━━ Given information ━━

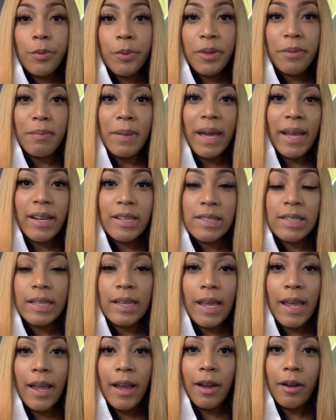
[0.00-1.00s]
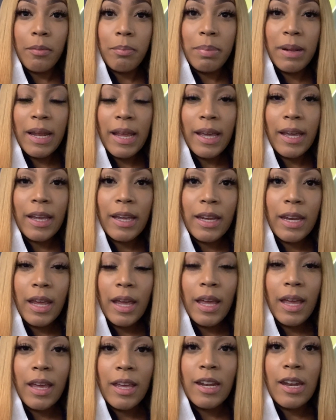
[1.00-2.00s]
we made it to the airplane
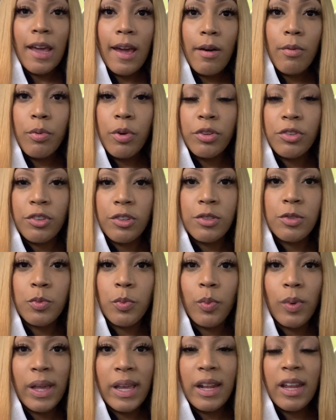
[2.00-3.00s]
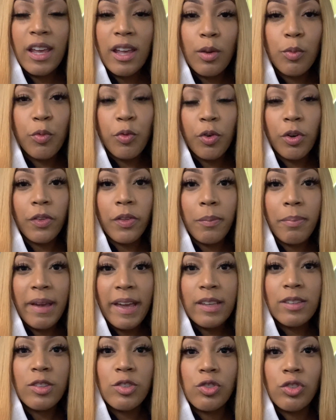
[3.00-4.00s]
and now we're just waiting for the
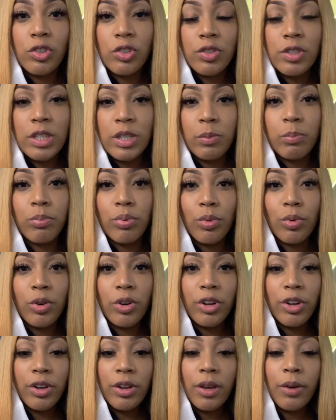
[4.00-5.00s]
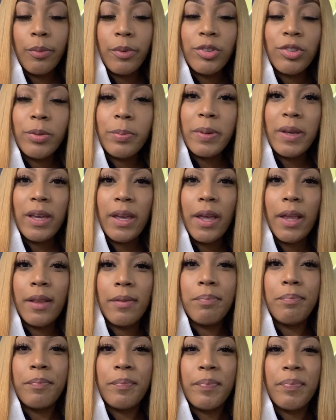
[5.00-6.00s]
passengers to board. We should be
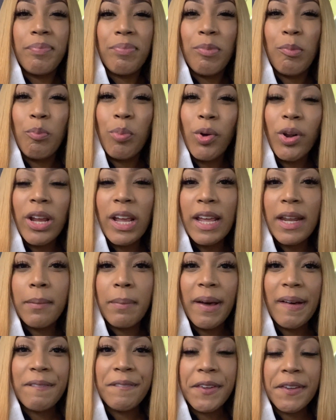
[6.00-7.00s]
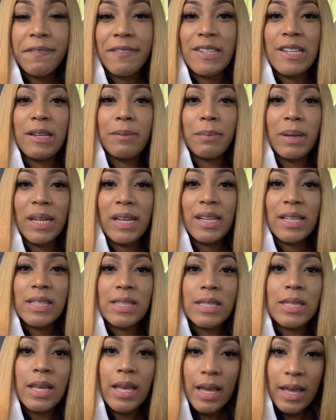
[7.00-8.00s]
boarding in about 15
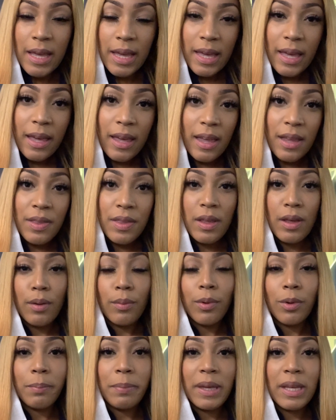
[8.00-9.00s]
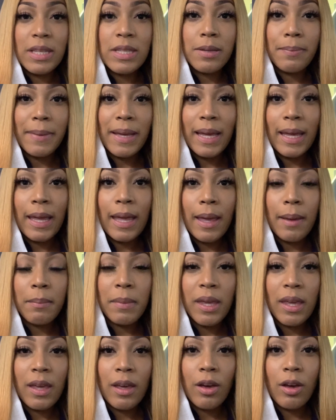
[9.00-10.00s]
minutes and then we'll be to Miami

━━━

Leave out every picture and copy verbatim the lines running from the line containing "[3.00-4.00s]" through the final line of the data.

■ Problem solution:
[3.00-4.00s]
and now we're just waiting for the
[4.00-5.00s]
[5.00-6.00s]
passengers to board. We should be
[6.00-7.00s]
[7.00-8.00s]
boarding in about 15
[8.00-9.00s]
[9.00-10.00s]
minutes and then we'll be to Miami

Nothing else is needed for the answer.